On Sept. 16, CIA Director George J. Tenet issued a classified memo to agency
leaders calling for better cooperation in the war against terrorism. The
memo later was circulated to other top figures in the nation's intelligence
community. It was first reported by the New York Times. Portions were
provided Wednesday to the Los Angeles Times.
Tenet said the "unrelenting focus" of the CIA's "operational, analytical and
technical capabilities" should be protecting the United States from further
terrorist attacks and destroying Al Qaeda and its allies.
"There can be no bureaucratic impediments to success," Tenet wrote. "All the
rules have changed. There must be an absolute and full sharing of
information, ideas and capabilities. We do not have time to hold meetings to
fix problems. Fix them--quickly and smartly."
Tenet said the CIA should employ the same "principles" in dealings with law
enforcement, military, civilian and other intelligence agencies.

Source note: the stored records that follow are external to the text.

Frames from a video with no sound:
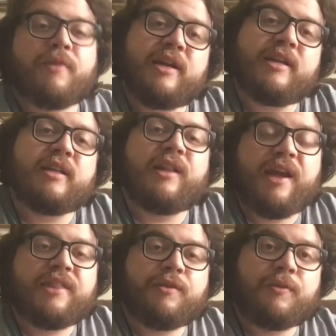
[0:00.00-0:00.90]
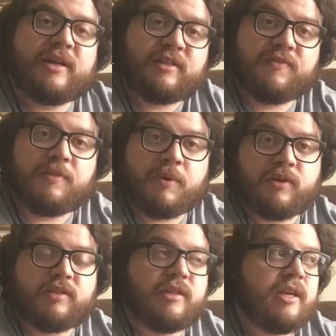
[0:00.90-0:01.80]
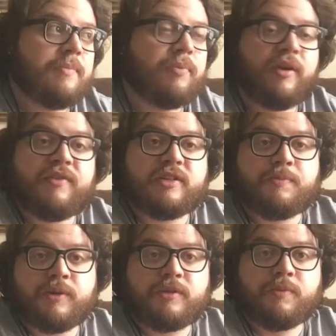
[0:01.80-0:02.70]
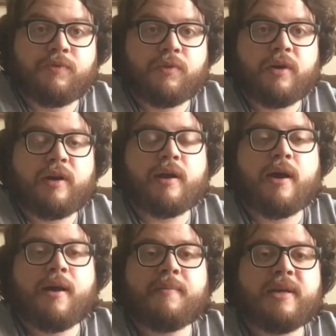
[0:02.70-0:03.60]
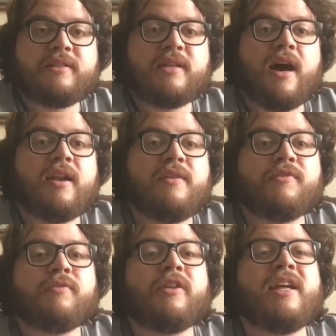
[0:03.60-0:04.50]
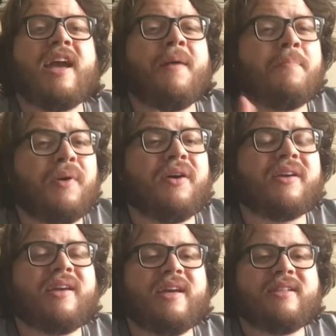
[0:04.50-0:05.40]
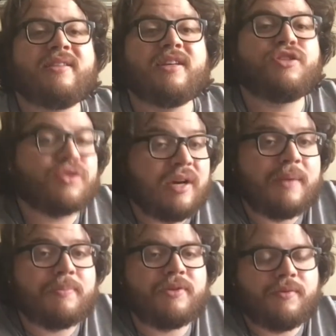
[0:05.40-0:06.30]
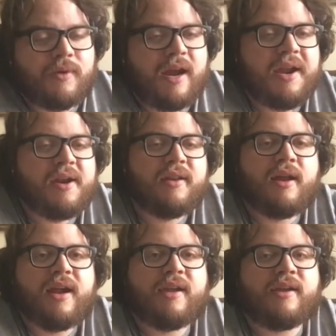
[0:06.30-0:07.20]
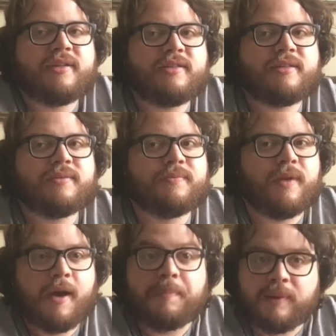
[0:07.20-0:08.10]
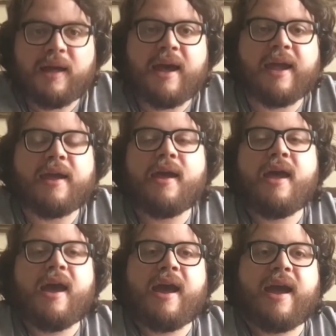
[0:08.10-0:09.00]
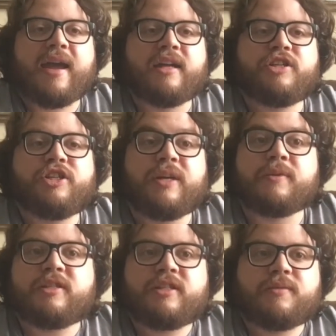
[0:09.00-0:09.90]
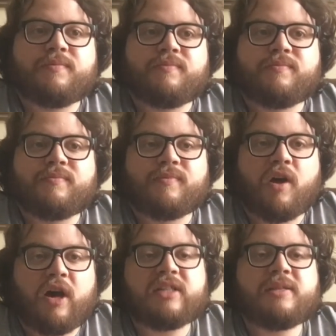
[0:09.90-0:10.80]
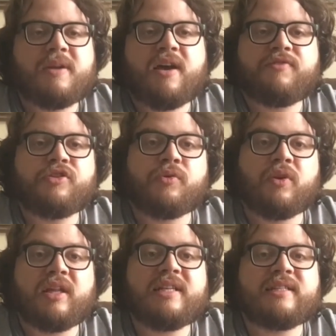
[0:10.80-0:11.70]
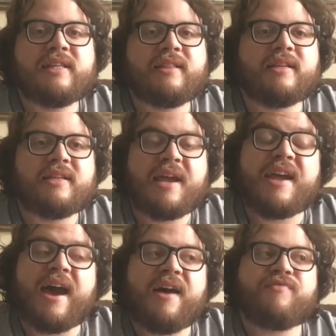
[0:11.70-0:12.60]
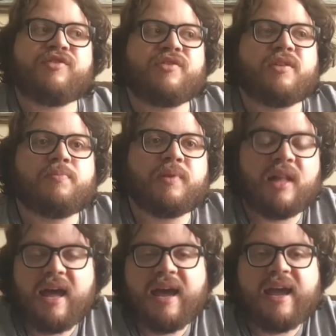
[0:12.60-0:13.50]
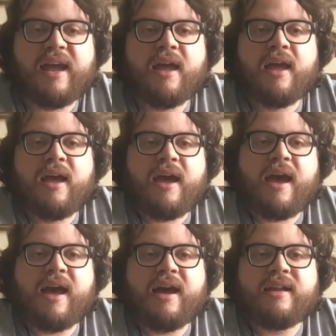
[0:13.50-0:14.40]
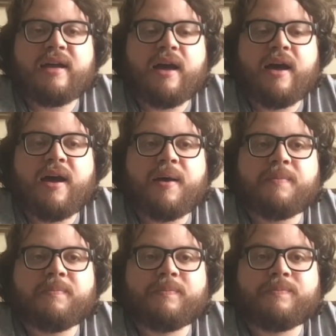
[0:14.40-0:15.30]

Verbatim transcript: written like the rest of the books, the previous books before it. Um, it's not even really a book, it's a script, right? Like it's a play. And she was awesome enough to release it the day after the play had um,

"Whatever systemic problems existed in any of these relationships must be
identified and solved now," he said. "There must be an absolute seamlessness
in our approach to waging this war--and we must lead."
Since then, according to the CIA, the agency has made a greater effort to
provide briefings to people on Capitol Hill, at the Treasury, State and
Defense departments, as well as the FBI.
"We're reaching out to more people without being asked, and telling them
what we know," said one official. "We're grabbing people by the lapels to
make sure they're hearing what we're hearing."
Times staff writer Jon Peterson in Washington contributed to this report.